Jamie Bell, Chadd’s JV coach, recalls that no-quit attitude during practices and when visiting Chadd at Duke University Hospital in Durham.
“He never gave up on anything,” Bell said. “When we did sprints in practice I never saw him give up, even though he wasn’t the fastest. Everyone rallied behind him. And when doctors told him the odds were against him, he never changed his attitude.”
As Lumberton’s current varsity football coach, Mike Setzer said Chadd will continue to provide inspiration for the Pirates.
“He had such a strong will. And the kids always talk about his resiliency,” said Setzer, whose team plans on wearing its Maroon jerseys during Chadd’s memorial service tonight. “He was truly an angel on earth.”
While he loved football, Chadd wasn’t limited to life between the sidelines. He was an avid hunter and fisherman, served as a junior member of Lumberton Rescue and EMS and was a member of the Lumbee Tribe First Nation Drum Group.

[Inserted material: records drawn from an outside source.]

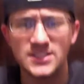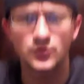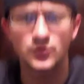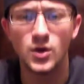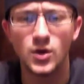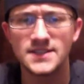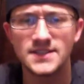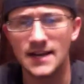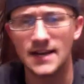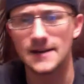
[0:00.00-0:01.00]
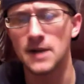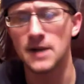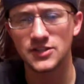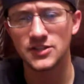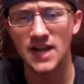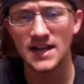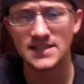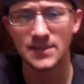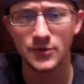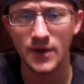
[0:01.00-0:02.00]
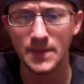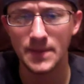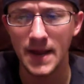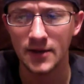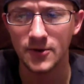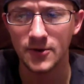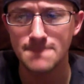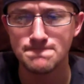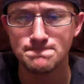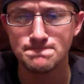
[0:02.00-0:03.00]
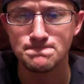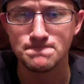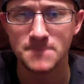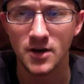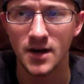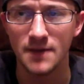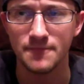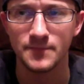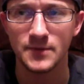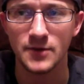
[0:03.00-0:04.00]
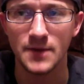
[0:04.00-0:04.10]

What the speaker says: 1 second. Apologize. I'll be right back, all right? All right. Be right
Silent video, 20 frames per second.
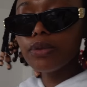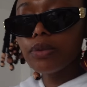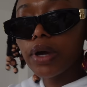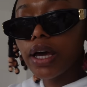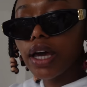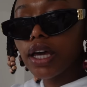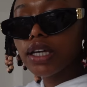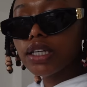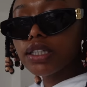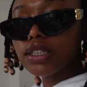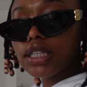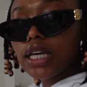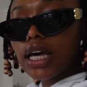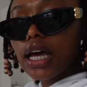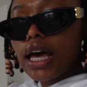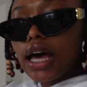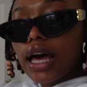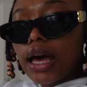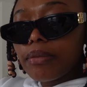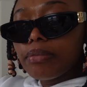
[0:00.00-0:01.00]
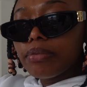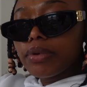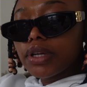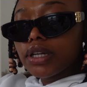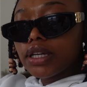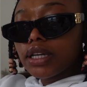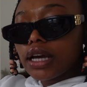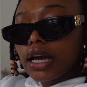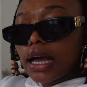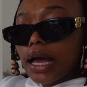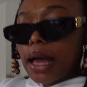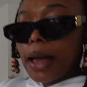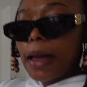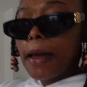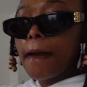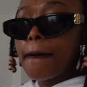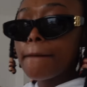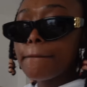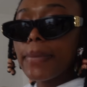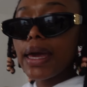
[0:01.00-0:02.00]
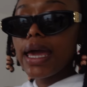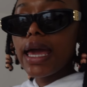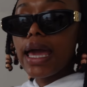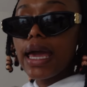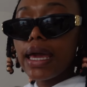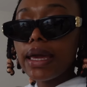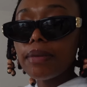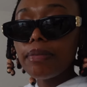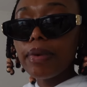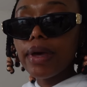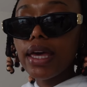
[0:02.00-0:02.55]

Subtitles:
way is up, baby.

“It wasn’t just about football with him,” said Mike Brill, Lumberton’s former football coach and a friend of the Scott family. “He stayed connected with everything in town and was always involved in the community.”
Since Chadd’s death, the family has been flooded with stories of inspiration via text message, calls and social media, with some of them coming from as far away as Canada and Russia.
Larry said he had no idea Chadd had such an impact on so many lives.
“I’ve found out how much he’s done for everyone else and it just blesses me,” Larry said. “I always told him he was going to be a leader. Now it’s complete. Everybody has been following him and supporting him through this ordeal.”
Throughout Chadd’s year-long battle with the disease, the Lumberton community rallied behind the family with financial support.
“When all of this started everyone jumped in and helped with different fundraisers and gatherings,” Lumberton Principal Larry Obeda said. “He was an all-around great kid and we’re deeply saddened by this loss.”
A member of Saddletree Church of God, Chadd lived his life centered around his Christian beliefs.
“He was a role model to me and to his friends,” Larry said. “One of his favorite scriptures was ,’Trust in the Lord with all your heart and lean not on your own understanding.’ He was a shining example. He was strong for me when I tried to be strong for him.”
Hunter Nance, a friend of Chadd’s for more than six years and a hunting buddy, said the two shared a unique bond.
“He was always there for me and I was always there for him,” Nance said. “Me and him looked at one another like brothers more so than friends. He’s the strongest guy I’ve ever known and I’ll miss him.”
As Larry reflects on the 17 years he shared with his youngest son, he said there are no regrets.
“I said last year I felt like he was going to be my miracle child and be healed,” Larry said. “Well, he is healed. God chose to take him home. I just hope people enjoy life, take nothing for granted and love each other. That’s what he did.”